We also ran policy campaigns for Japan’s climate target, the G7 Summit in Italy, and the EU’s ‘Fit for 55’ policy package as part of the EU Green Deal. These successes paved the way for greater ambition at the G20 Summit last October and COP26 the month after. Our open letter calling on G20 leaders, among others, to halve emissions by 2030 and end support for coal, was signed by 778 businesses, representing US$2.7 trillion in annual revenue, and employing 10 million people.
More than 1,000 businesses joined these policy advocacy campaigns via business sign-on letters, meetings between policy makers and businesses, letters to Ministers and Heads of State, and communication via mainstream and social media.
But we can do more.

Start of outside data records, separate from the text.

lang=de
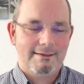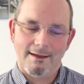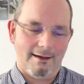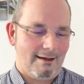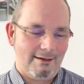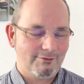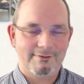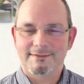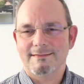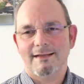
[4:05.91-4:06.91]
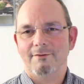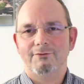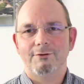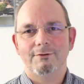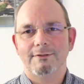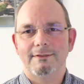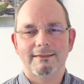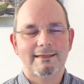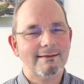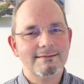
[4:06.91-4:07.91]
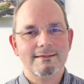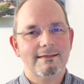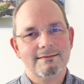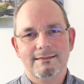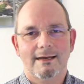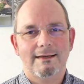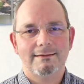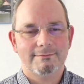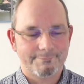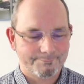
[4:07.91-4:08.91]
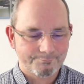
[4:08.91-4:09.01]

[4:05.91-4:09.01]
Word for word: Ja, also es ist einfach nur eine ganz, ganz geileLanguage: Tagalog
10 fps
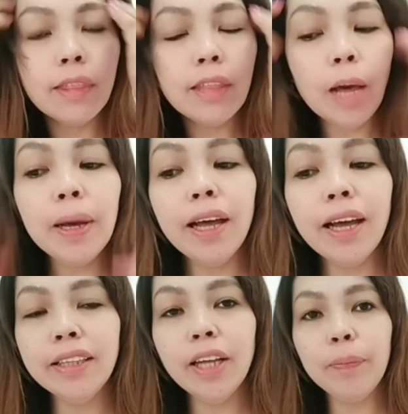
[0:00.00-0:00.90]

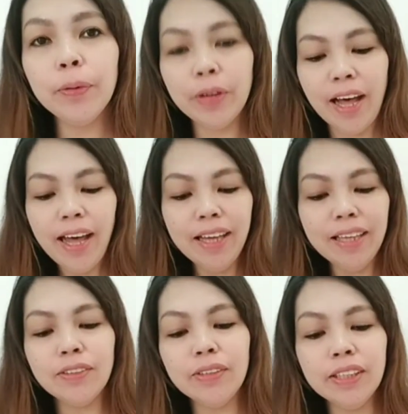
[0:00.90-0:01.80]
Napakaganda po
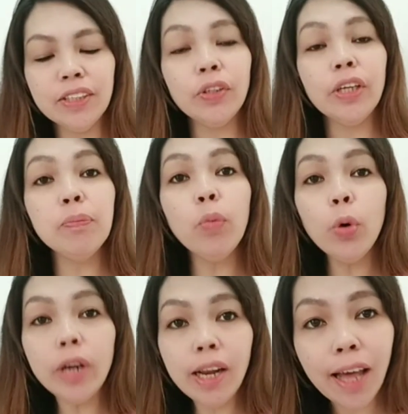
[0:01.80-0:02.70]
guys. Sulit na sulit.
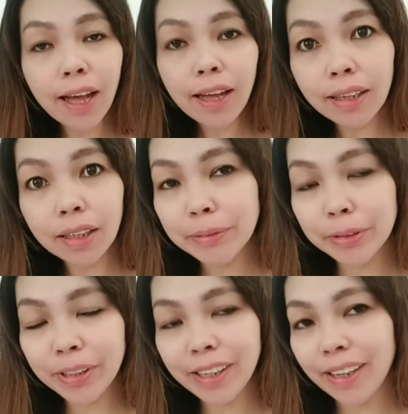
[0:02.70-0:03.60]
Mura lang.
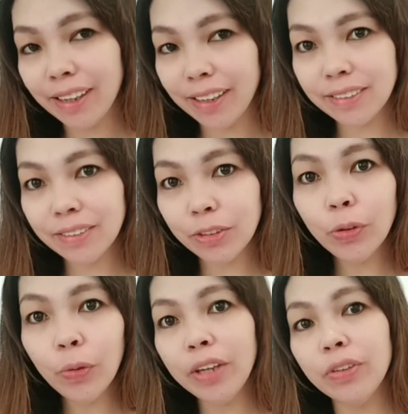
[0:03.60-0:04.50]
Mura. So,
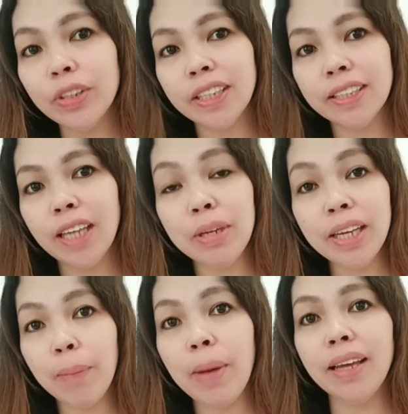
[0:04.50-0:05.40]
totoo nga yung sinasabi ni
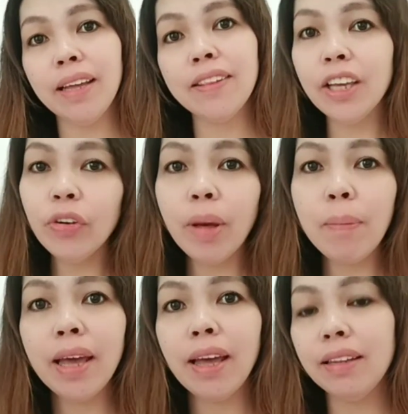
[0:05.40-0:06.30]
Kabayan. Thank you,
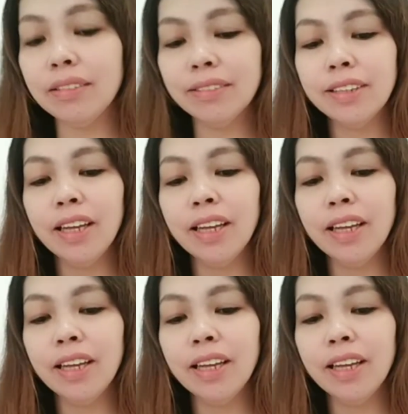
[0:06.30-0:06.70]
KabayanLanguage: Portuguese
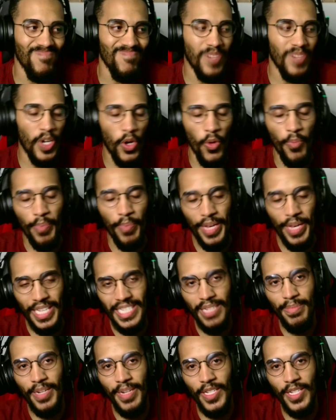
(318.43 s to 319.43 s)

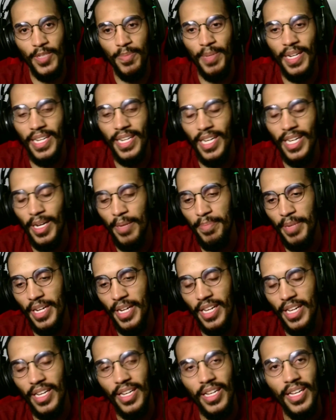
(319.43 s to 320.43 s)
compensa mais pagar
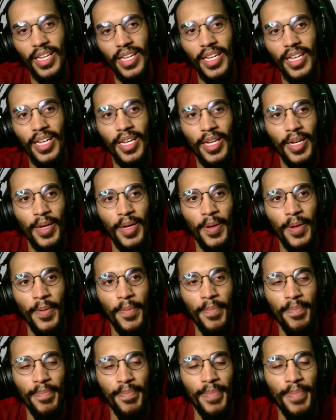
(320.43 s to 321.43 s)
pra.
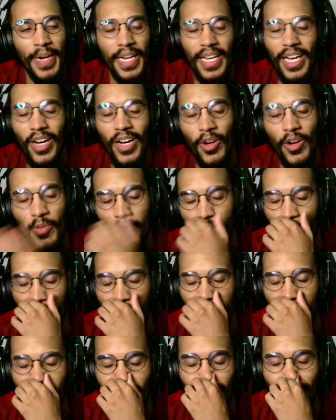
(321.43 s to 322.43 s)
pagar ou pedir pra
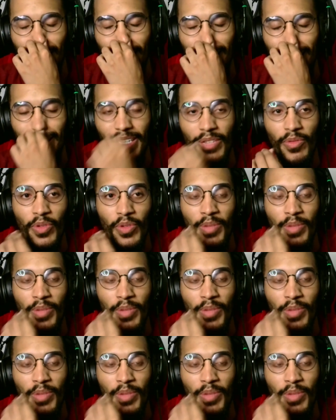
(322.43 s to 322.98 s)
editarem com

The number of companies that advocate for ambitious climate policy is the tip of the iceberg compared to the number that could. And companies are sometimes inconsistent, taking a pro-climate stance while in parallel undermining climate policies through trade associations with conservative views. Or, when the rubber hits the road, falling back into traditional opposition to ambitious policies, as we saw with the EU Emissions Trading Scheme and the US Inflation Reduction Act (IRA) recently. Without a strong pro-climate voice from business, such as 40 companies expressing support for the IRA through Ceres, the vocal few with most to lose from the transition to a net-zero economy will chip away at the climate policies the world needs.
To counter this, Ceres, the B Team and several other organizations have drafted guidelines and tools to help companies with ‘responsible policy engagement’ or RPE. These are incorporated into the We Mean Business Coalition’s new step-by-step guide to corporate climate action, The 4 A’s of Climate Leadership (advocacy is one of these As alongside ambition, action and accountability). Companies aiming to be strong and consistent in their advocacy:
- Make a public commitment to advocate for ambitious climate policy, and engage key stakeholders
- Publicly advocate for bold, science-based climate policies, and call out those that obstruct the 1.5°C pathway
- Align the climate policy advocacy of the company’s trade associations, alliances and coalitions with the goal of net zero by 2050
- Allocate advocacy spending to advance climate policies, not obstruct them
- Disclose in accordance with the three disclosure asks of the Global Standard on Responsible Corporate Climate Lobbying.
The opportunity now is to take this global by developing a harmonized RPE Framework. It’s something we will be exploring with partners over coming months, with the aim of ensuring that companies that have set science-based targets are truly advocating for ambitious climate policies to halve emissions by 2030 and reach net zero before 2050.
We know that the progressive business voice will be essential to secure effective policy that can deliver the scale of change needed. We know that policy makers want to hear it. The challenge now is to ensure more businesses are speaking up, to powerfully and unequivocally call for the climate action they and the world need not only to survive, but to thrive.